# The Last Brain Games (for a while)



## David H (May 25, 2014)

*A.* An old man had been browsing for some time. He finally walked up to the girl behind the counter and handed her a book. She looked at the tag on the inside cover and said, "That's £4.50 please." The man handed her the money and promptly walked away without the book. The girl saw him leave empty-handed but she didn't call out to him in any way. Why? *(Solved)*

*B.* It's so strong, it does not break,
It's so powerful, it penetrates a lake,
Sometimes it's weak as a twig left out in the sun,
It's so wonderful it gives us the power to have fun.
What is it?

*C.* There are 2 men who are hairdressers. They are the only ones in town. Everyone in town goes to them and never goes to hairdressers out of town. You decide to go to the hairdressers. The one on the left has a big bald patch in the middle of his head. The one on the right's hair is lovely and shiny with no hair out of place. So, which one do you choose, the one on the left, or the one on the right? *(Solved)*

*D.* Henry walked down the street and bumped into his old friend from university.
"I haven't seen you for ages! I've married someone you wouldn't know." said the young friend . "This is our daughter!"
"And what's your name, girl?" Henry asked the little girl who was holding his friend's hand.
"It's the same as my mummy!" Said the girl.
"Oh so it's Teagan, is it?" Henry asked.
He was right! How did he know the girl's name? *(Solved)*

*E.* What hefty 7 letter word can you take away 2 letters and it makes eight? *(Solved)*

*F.* I tower over the man-made plain;
My peaks scrape the heavens.
I have many brothers; in fact,
We may be as many as a hundred and seven.

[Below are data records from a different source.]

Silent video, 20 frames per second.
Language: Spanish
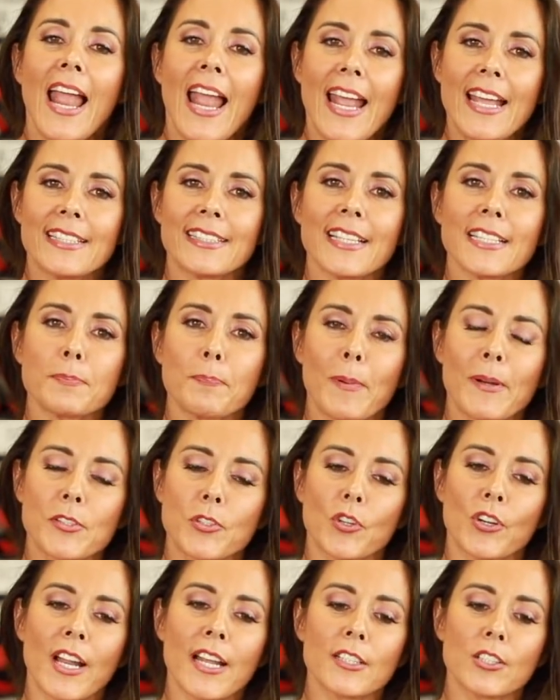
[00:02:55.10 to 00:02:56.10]
estas
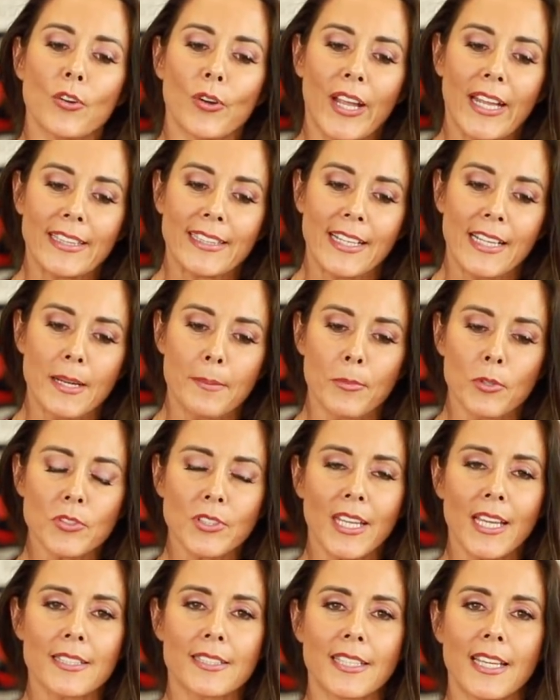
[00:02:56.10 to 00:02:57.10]
personas lo que tenemos
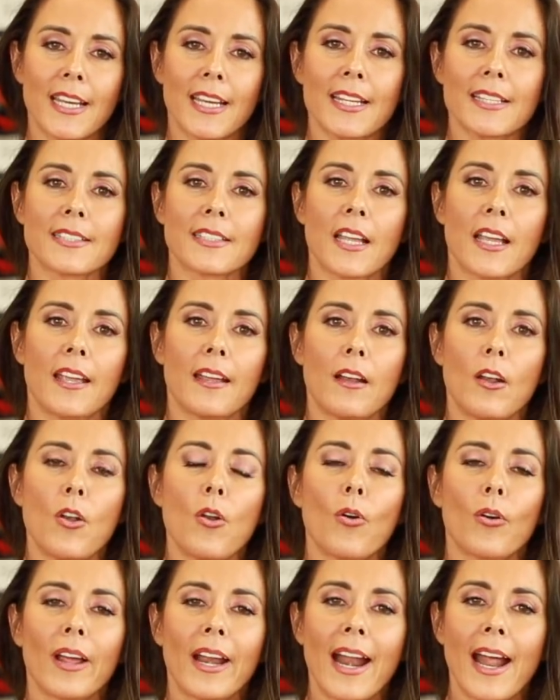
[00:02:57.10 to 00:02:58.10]
que hacer es
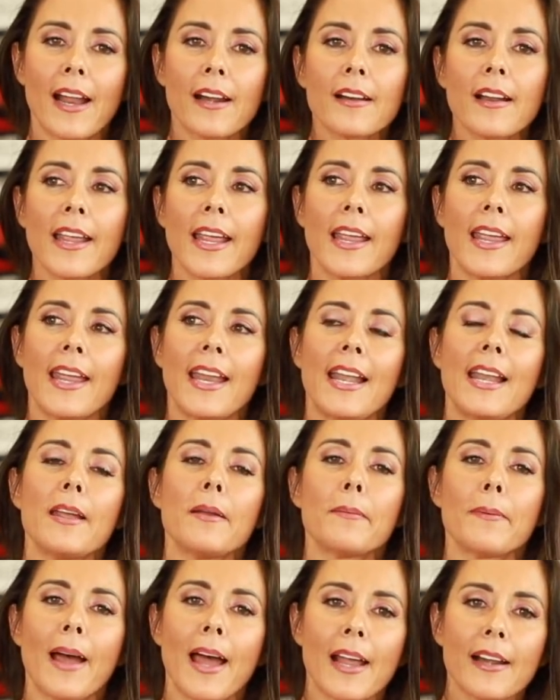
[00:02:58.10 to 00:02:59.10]
lograr
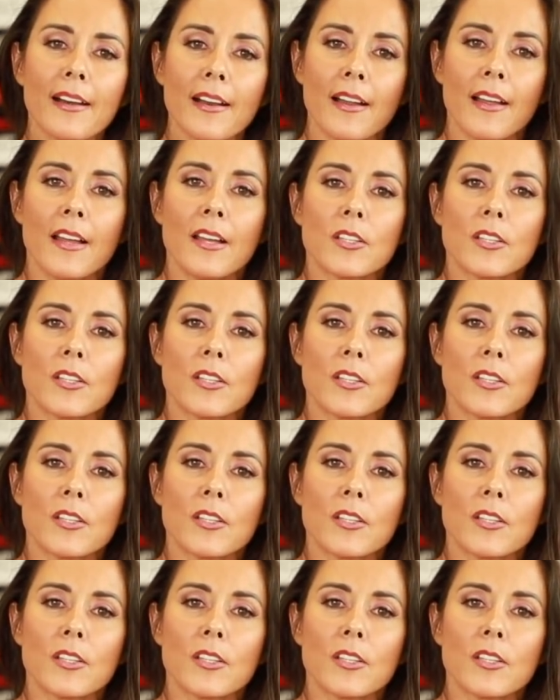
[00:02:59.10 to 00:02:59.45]
elevar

We're as ancient as the oldest trees,
But not older than the hills.
We've been studied for centuries now,
But with mystery we're still filled.

*G.* I have streets but no pavement,
I have cities but no buildings,
I have forests but no trees,
I have rivers yet no water.

What am I? *(Solved)*

*H.* 

I am small as an ant and big as a whale,
I can soar through the air like a bird with a tail.
I can be seen by day and not by night,
I can be seen with a big flash of light.
I follow whoever controls me by the sun,
but I fade away when dark fell like a ton.

What am I? *(Solved)*

*I.* You may enter, but you may not come in,
I have space, but no room,
I have keys, but open no lock.

What am I? *(Solved)*

*J.* When I'm young I'm tall
When I'm old I'm short
When I'm alive I glow
Because of your breath I die

What am I?

*K.* What is wider than life itself
Longer than forever
So simple it's complicated
Travels but never leaves the spot
Puts others in danger but no one gets hurt
And reaches to worlds unknown?


----------



## robert@fm (May 25, 2014)

A) He was returning a long-overdue library book; £4.50 was the fine.


----------



## robert@fm (May 25, 2014)

E) Weighty.


----------



## David H (May 25, 2014)

robert@fm said:


> A) He was returning a long-overdue library book; £4.50 was the fine.



Well Done Robert.


----------



## David H (May 25, 2014)

robert@fm said:


> E) Weighty.



Yes indeed Robert - remove the first and last letters and you are left with 'eight'


----------



## AlisonM (May 25, 2014)

C. The one on the left, he must have had his hair done by the one on the right.


----------



## Sally71 (May 25, 2014)

D - is the girl wearing something with her name on? (badge, necklace, t-shirt etc)

G - a map

H - a shadow


----------



## David H (May 25, 2014)

AlisonM said:


> C. The one on the left, he must have had his hair done by the one on the right.



Well Done Alison


----------



## David H (May 25, 2014)

Sally71 said:


> D - *is the girl wearing something with her name on? (badge, necklace, t-shirt etc)*
> 
> G - a map
> 
> H - a shadow



Well Done Sally on G and H


----------



## robert@fm (May 25, 2014)

I) A keyboard.


----------



## FergusC (May 25, 2014)

D. Teagan was the friend from university and female,  was also the mother of little Teagan.


----------



## Sally71 (May 25, 2014)

I is a computer keyboard


----------



## David H (May 25, 2014)

robert@fm said:


> I) A keyboard.



You were on the right track so I'll give you that one - It's a computer.


----------



## David H (May 25, 2014)

FergusC said:


> D. Teagan was the friend from university and female,  was also the mother of little Teagan.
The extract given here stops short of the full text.